Records shown ▸

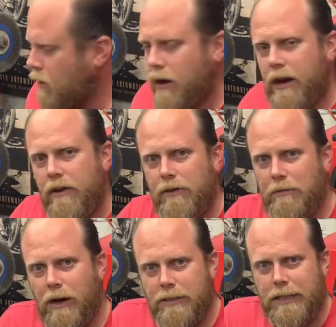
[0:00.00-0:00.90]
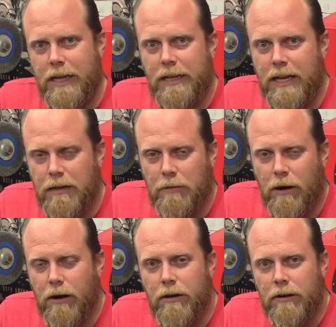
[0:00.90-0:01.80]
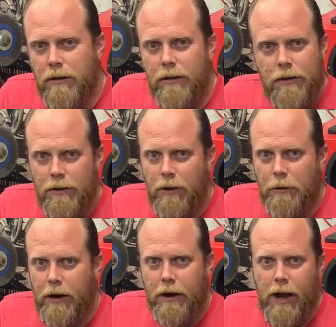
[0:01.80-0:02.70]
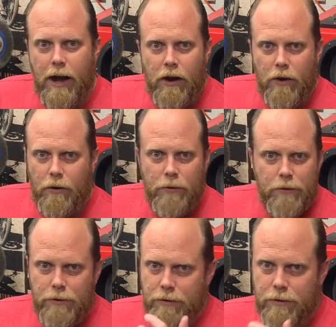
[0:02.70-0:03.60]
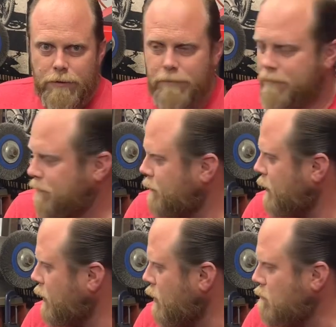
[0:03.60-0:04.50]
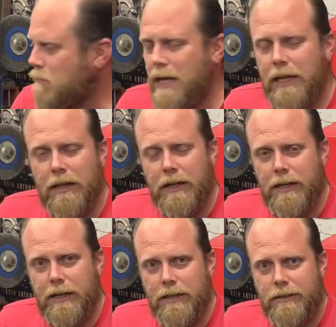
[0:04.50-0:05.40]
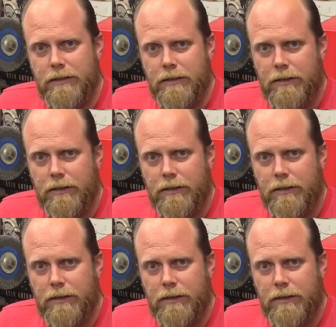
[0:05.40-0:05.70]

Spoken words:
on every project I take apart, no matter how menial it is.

Instructions for the task ▸ Please give back the material above exactly as written, pictures omitted.

Answer ▸
[0:00.00-0:00.90]
[0:00.90-0:01.80]
[0:01.80-0:02.70]
[0:02.70-0:03.60]
[0:03.60-0:04.50]
[0:04.50-0:05.40]
[0:05.40-0:05.70]

Spoken words:
on every project I take apart, no matter how menial it is.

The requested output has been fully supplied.